(Data begins)
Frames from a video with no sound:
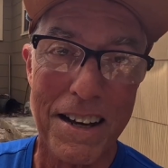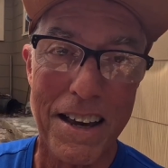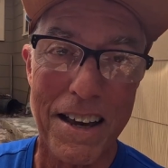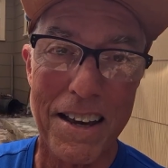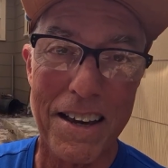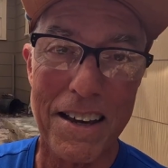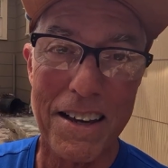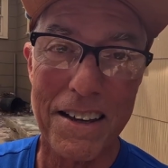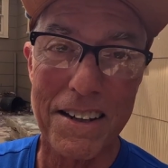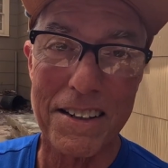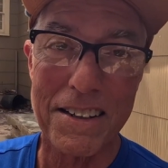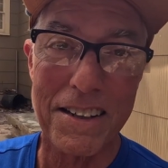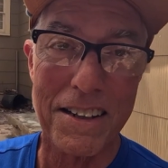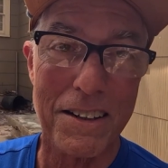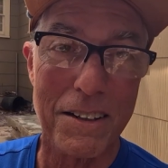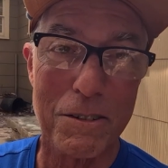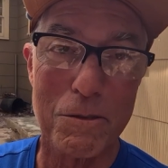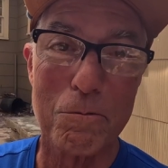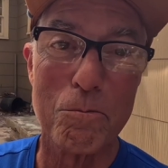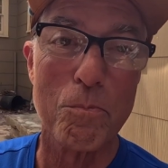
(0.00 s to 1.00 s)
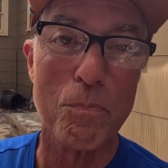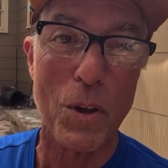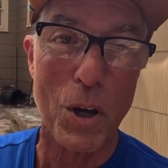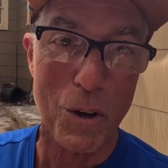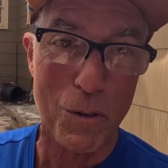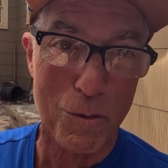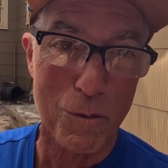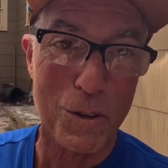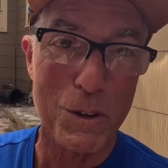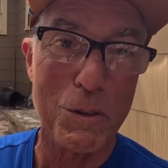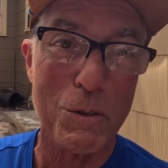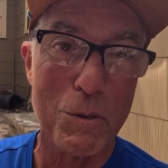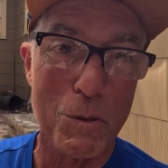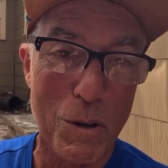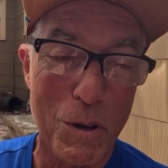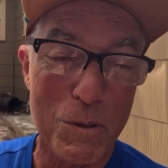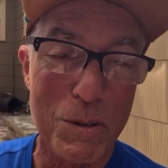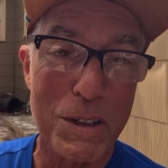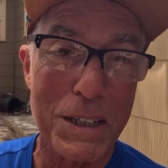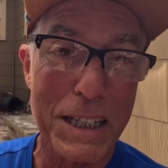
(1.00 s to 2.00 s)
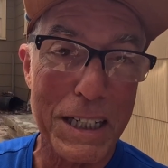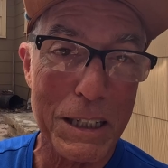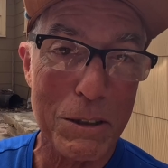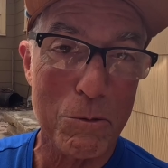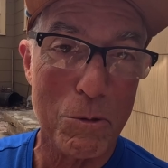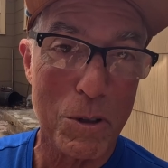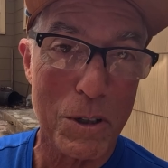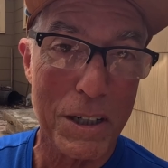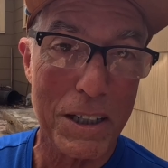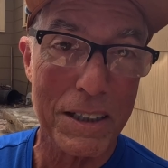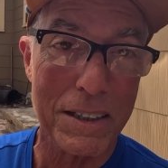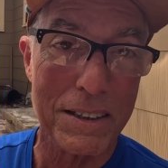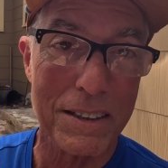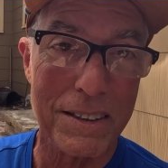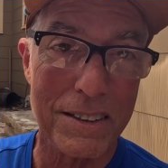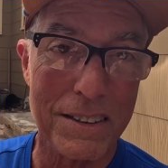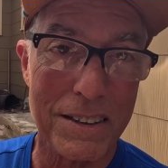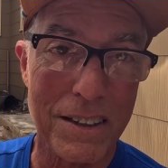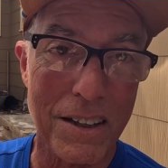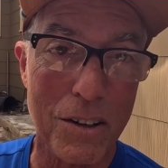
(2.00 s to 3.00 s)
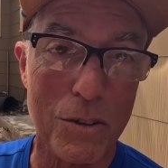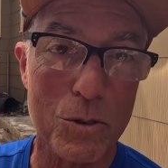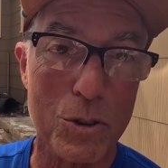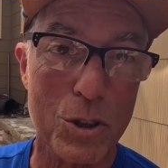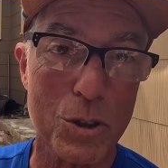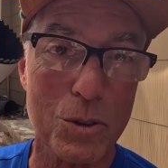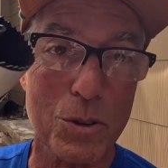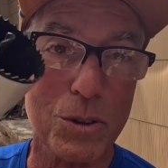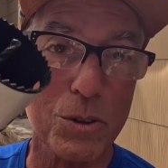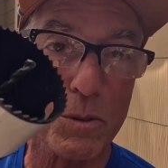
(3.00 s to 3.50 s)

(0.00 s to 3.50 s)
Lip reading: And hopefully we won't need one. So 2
(Data ends)
### Problem to solve
Every line above is to be duplicated exactly; no picture should be carried over.

### Completed exercise
Frames from a video with no sound:
(0.00 s to 1.00 s)
(1.00 s to 2.00 s)
(2.00 s to 3.00 s)
(3.00 s to 3.50 s)

(0.00 s to 3.50 s)
Lip reading: And hopefully we won't need one. So 2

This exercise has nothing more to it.